*Your task*. Nothing should appear in the answer except the lines from the one with "[0:00.00-0:01.00]" through the end of the listing below, transcribed exactly and without pictures.

-- Opening Marker --

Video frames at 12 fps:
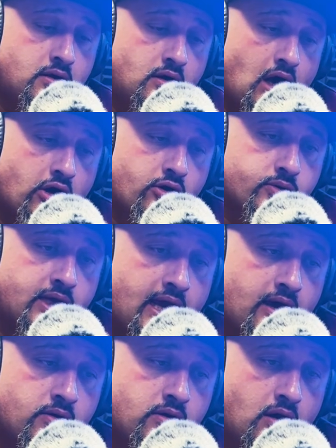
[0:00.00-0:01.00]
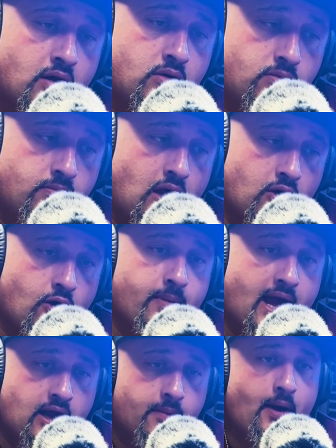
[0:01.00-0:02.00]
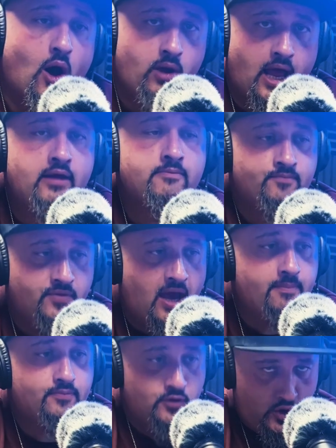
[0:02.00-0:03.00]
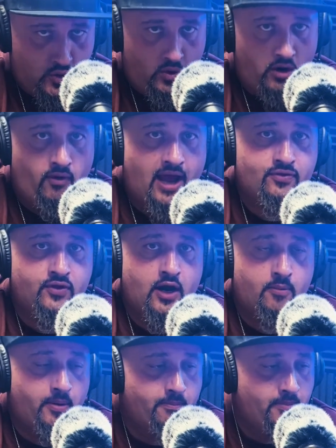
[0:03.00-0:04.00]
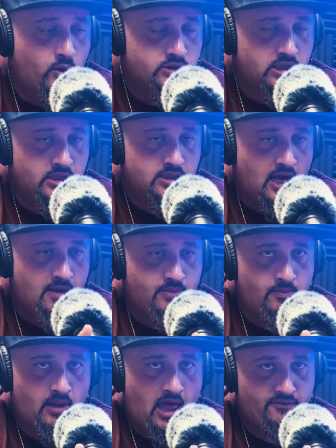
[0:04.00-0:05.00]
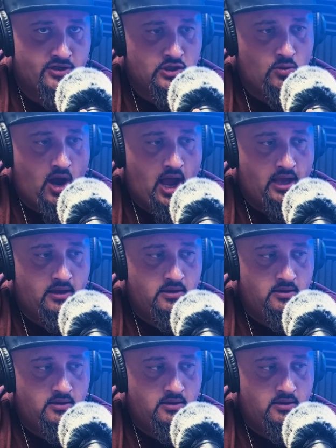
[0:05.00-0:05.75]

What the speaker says: I'll go down. Oh, I'll go back up. Okay, yep, you were right there. But most of the time, people have it too high.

-- Closing Marker --

*Solution for this task*.
[0:00.00-0:01.00]
[0:01.00-0:02.00]
[0:02.00-0:03.00]
[0:03.00-0:04.00]
[0:04.00-0:05.00]
[0:05.00-0:05.75]

What the speaker says: I'll go down. Oh, I'll go back up. Okay, yep, you were right there. But most of the time, people have it too high.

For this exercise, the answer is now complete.